Agrega: “Mi trabajo como periodista es contar historias que conmuevan. Cuando decidí hacer el libro, empecé a seleccionar las que tuvieran un aspecto emotivo y un signo de permanencia. Aunque las haya contado hace años, creo que se mantienen vivas. Hay muchas que me han conmovido. En el capítulo de Identidad está la de Linda Ronstadt, quien desde hace años tiene la enfermedad de Parkinson. Hace dos años, tuve el privilegio de entrevistarla en persona y me sorprendió mucho su lucidez y memoria. Mucha gente no sabe que ella es de origen mexicano y que su influencia más significativa es la canción ranchera. En el capítulo sobre Educación, hay una historia sobre las bandas filarmónicas de Oaxaca. Fue una enorme satisfacción poder contar la historia de uno de los directores de estas bandas, Estanislao Maqueos. Él ha sido maestro de más de 500 niños y niñas, hijos de inmigrantes oaxaqueños que mantienen viva su cultura musical a través de una escoleta tradicional de ese estado. En el capítulo sobre Brasil, hay una historia sobre Guinga, un renombrado guitarrista y compositor de Río de Janeiro, quien tuvo que dejar la música durante un tiempo y trabajar como dentista porque no podía mantener a su familia”.
Hay también historias difíciles, unas que en algún momento Arcos pensó en no hacer (“hay una de un compositor de narco-corridos. Me fue muy difícil tomar la decisión de contarla pero finalmente lo hice, porque mi trabajo de periodista es contar historias, aunque la música no sea de mi agrado”), pero todas, en su mayoría, nos dice, son como “pequeños cuentos musicales. Fue un trabajo lento pero no fue difícil. Cuando salieron al aire, la mayoría eran de cinco a siete minutos, incluyendo la música. Para mí, lo más importante fue conservar la brevedad, porque quiero que la persona que las lea pueda captar la historia en unos minutos”.
Desde la radio, Betto Arcos se ha construido un mirador que le permite observar los cambios y avances de la música del mundo. Sin duda, esa pasión que lo llevara a conducir un primer programa de radio y que ahora se plasma en breves narraciones, pero ricas en contenidos, ha sido un buen pretexto para medir el crecimiento artístico de la música de nuestro continente: “No tengo muy claro que haya habido un gran crecimiento artístico. Creo que la gran mayoría de las nuevas músicas y sus creadores no están diciendo algo nuevo.
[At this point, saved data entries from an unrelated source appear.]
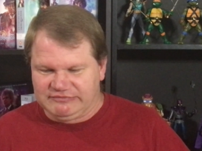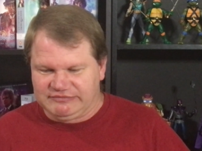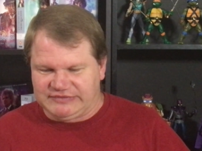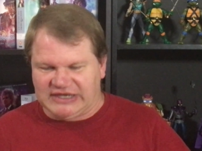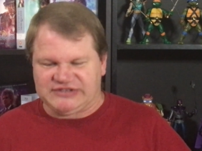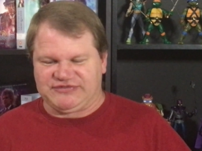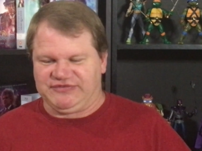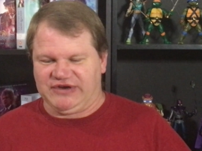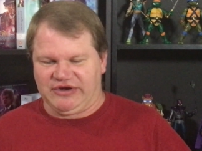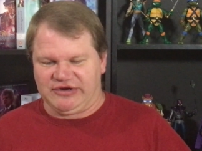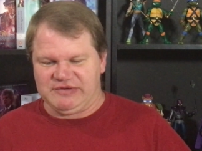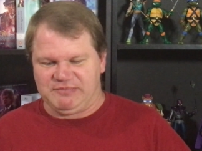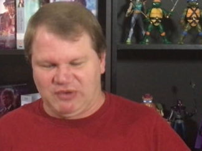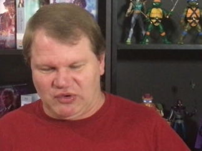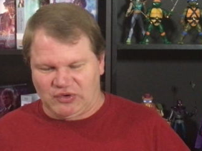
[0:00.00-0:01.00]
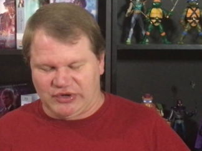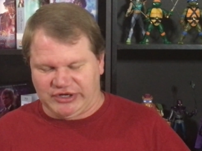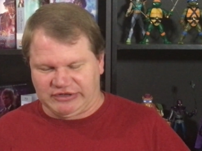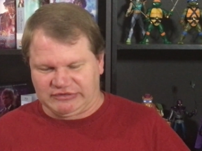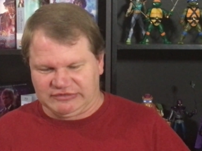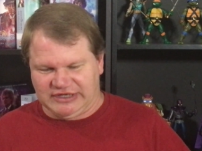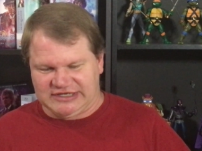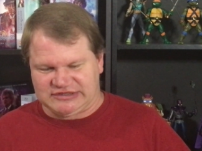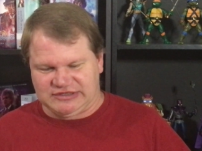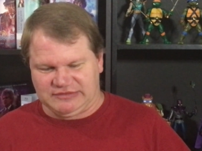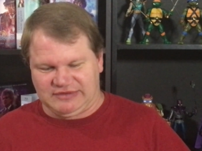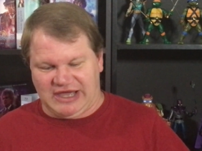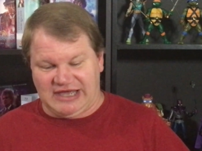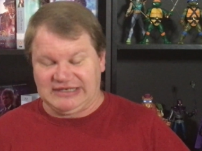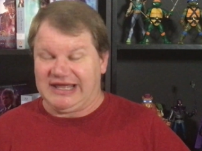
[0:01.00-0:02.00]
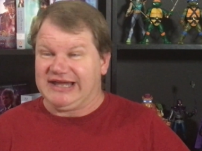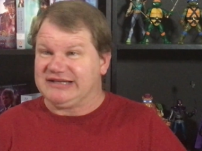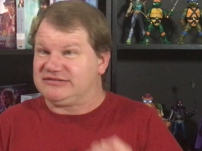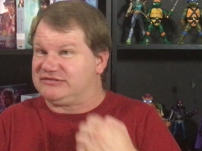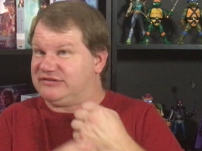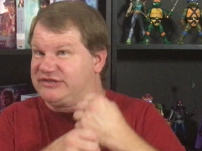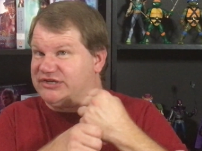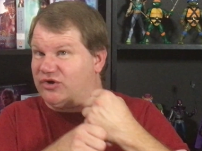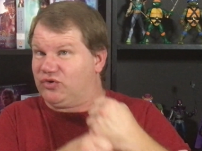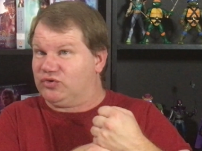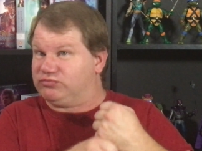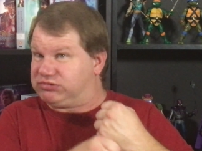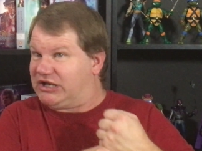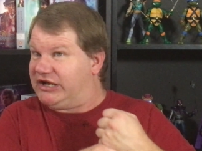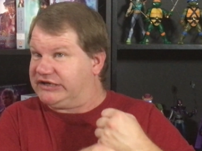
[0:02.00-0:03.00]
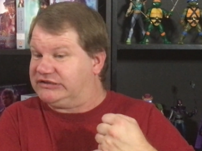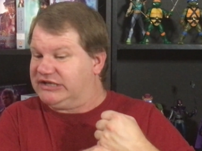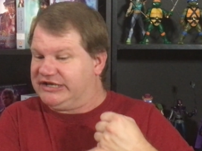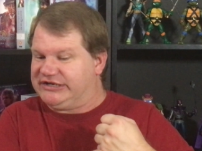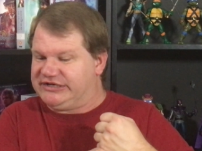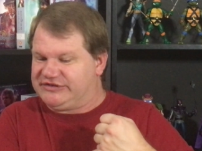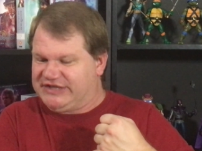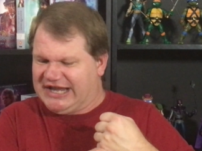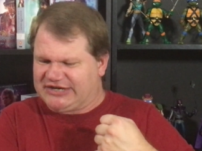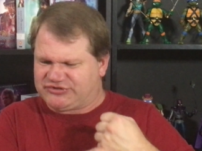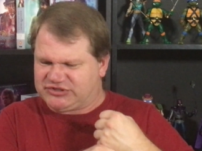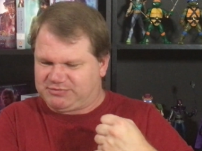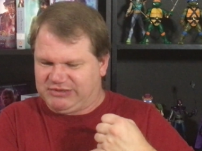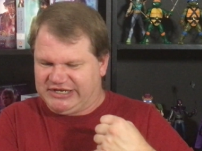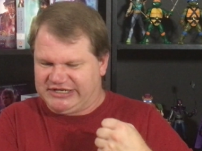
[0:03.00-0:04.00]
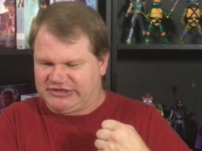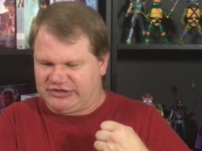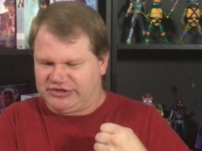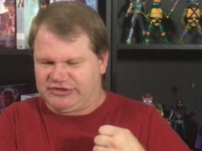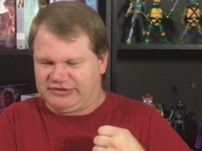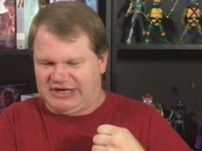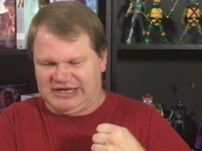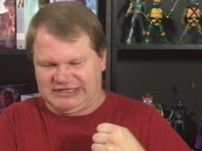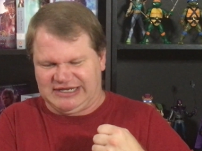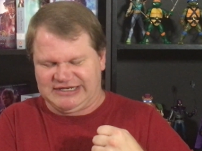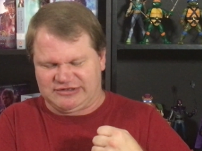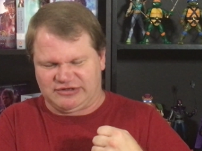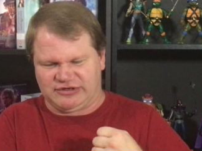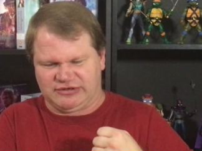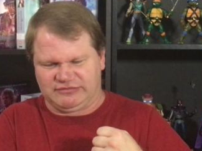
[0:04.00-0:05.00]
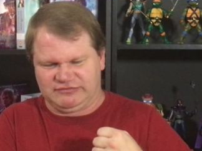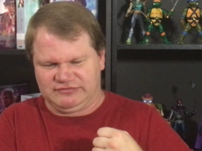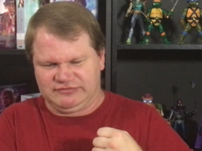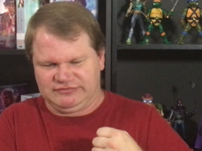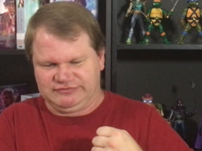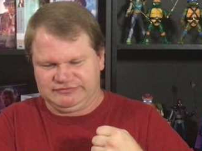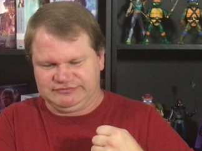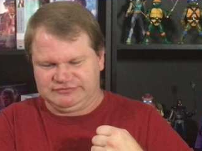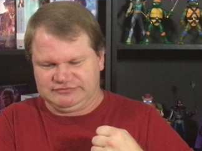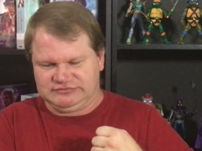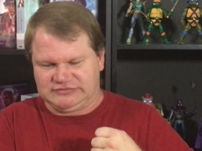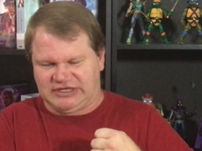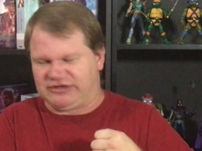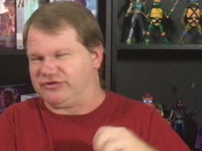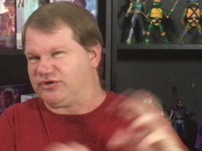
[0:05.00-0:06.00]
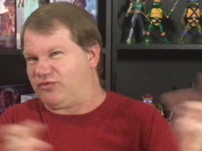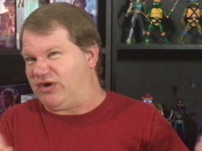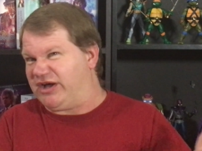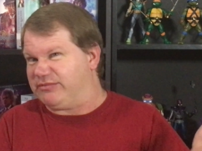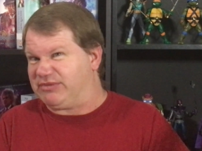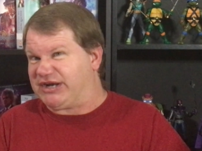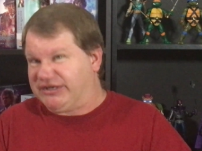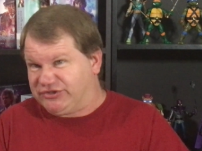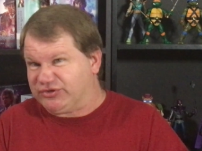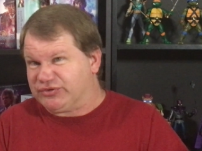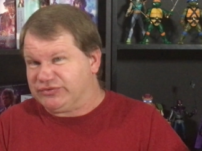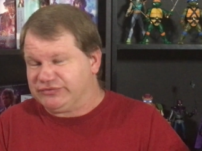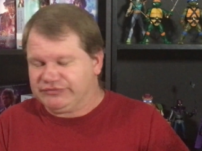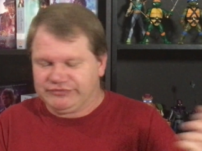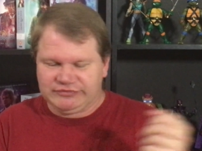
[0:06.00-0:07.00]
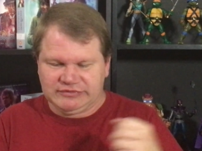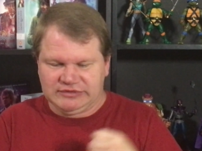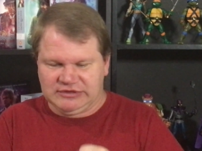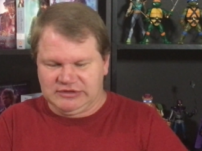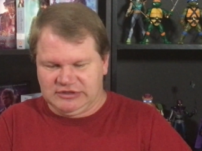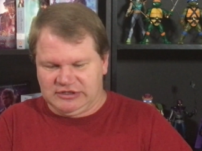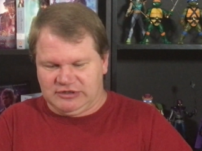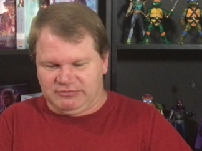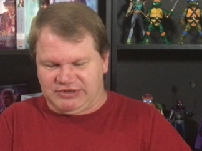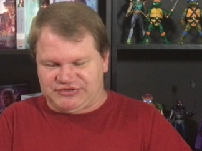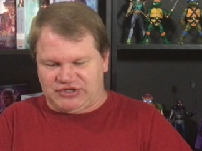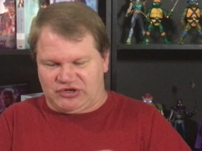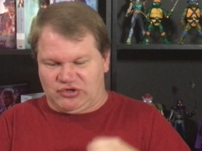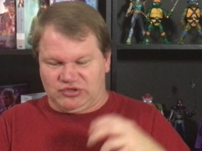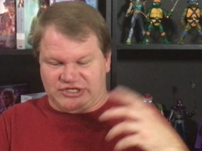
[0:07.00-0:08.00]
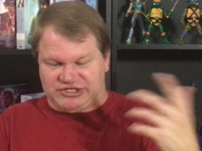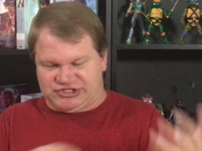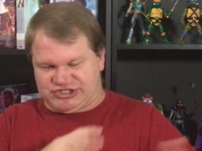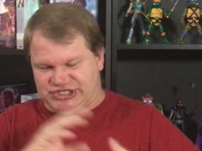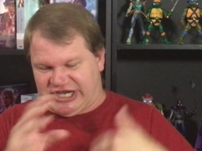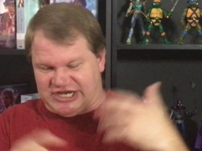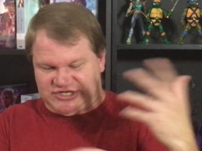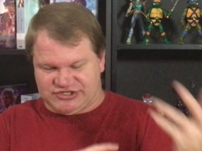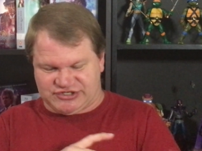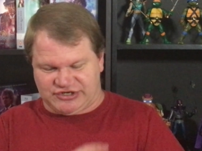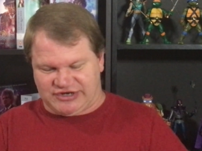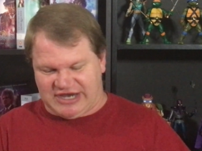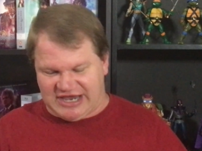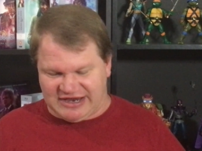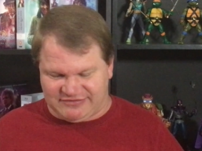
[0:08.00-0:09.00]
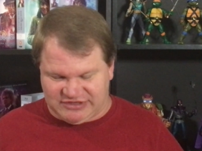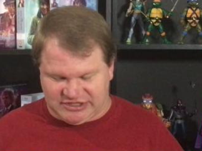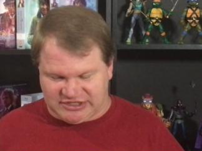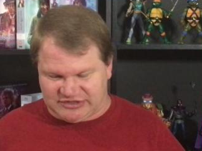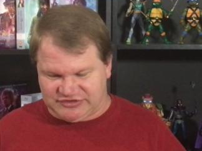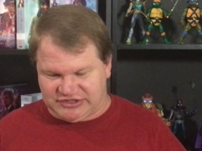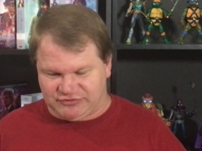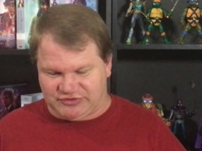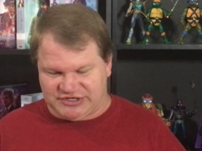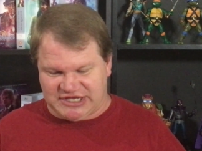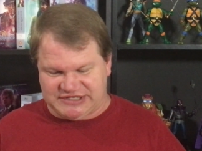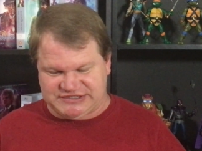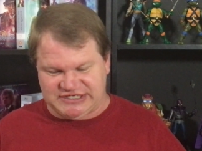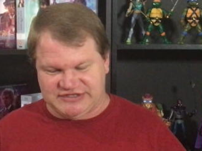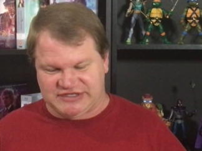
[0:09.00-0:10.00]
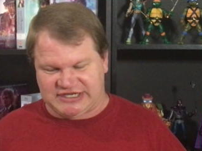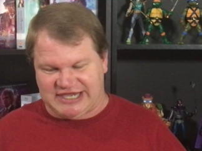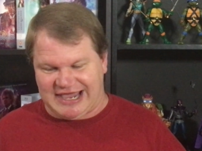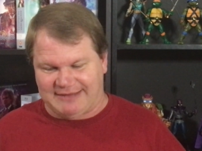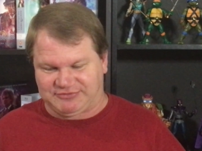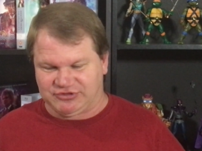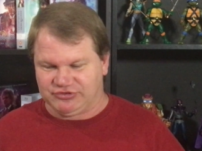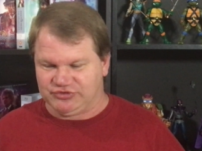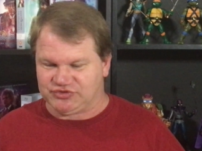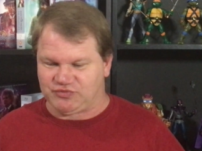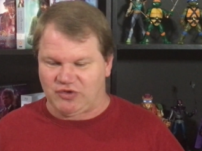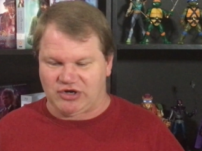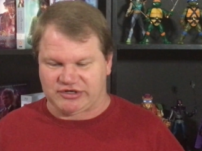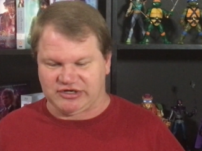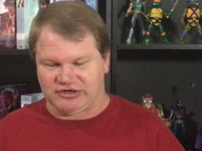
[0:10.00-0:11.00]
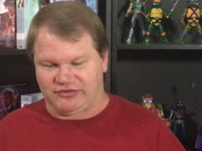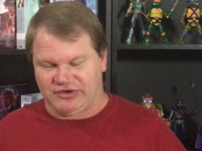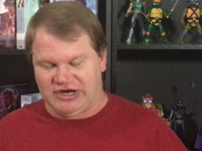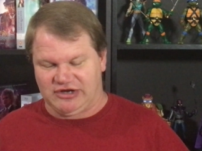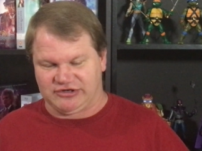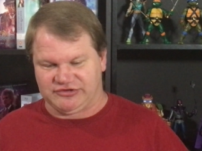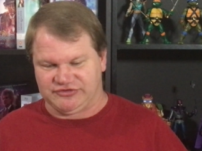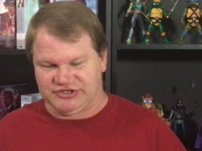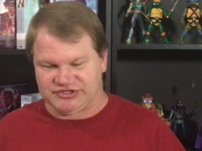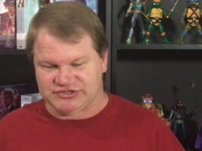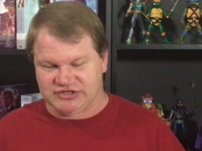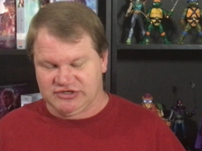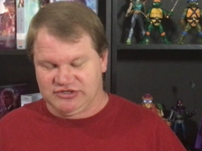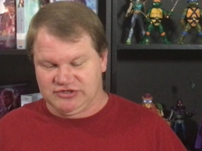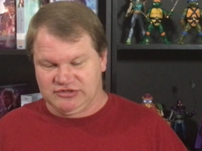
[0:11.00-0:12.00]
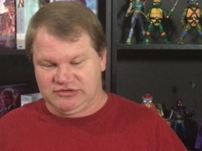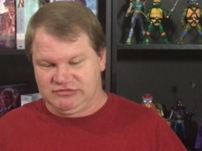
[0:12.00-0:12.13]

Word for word: That's very boring. Like, the, I like the old blind lady, the actress playing her. I like her. I don't know why, but I do. But the whole exchange they're having, and then when they see the captain who's walking around in this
Lo que sí creo es que hay mucha música tradicional en todo el mundo que puede influir –y en algunos casos está influyendo– en las nuevas músicas. Un ejemplo es Rosalía, cuya sonoridad le debe mucho al flamenco andaluz. Lo que sí ha crecido es el mercado. Gracias a las nuevas tecnologías, la música está al alcance de mucho más gente que antes. Aunque lo que es masivo no es necesariamente de calidad”, concluye el periodista.
Historias musicales del barrio cósmico, de Betto Arcos, se presenta el 18 de julio en la Feria Internacional del Libro Infantil y Juvenil de Xalapa, Veracruz, y el 24 de julio en el Museo de la Ciudad de México.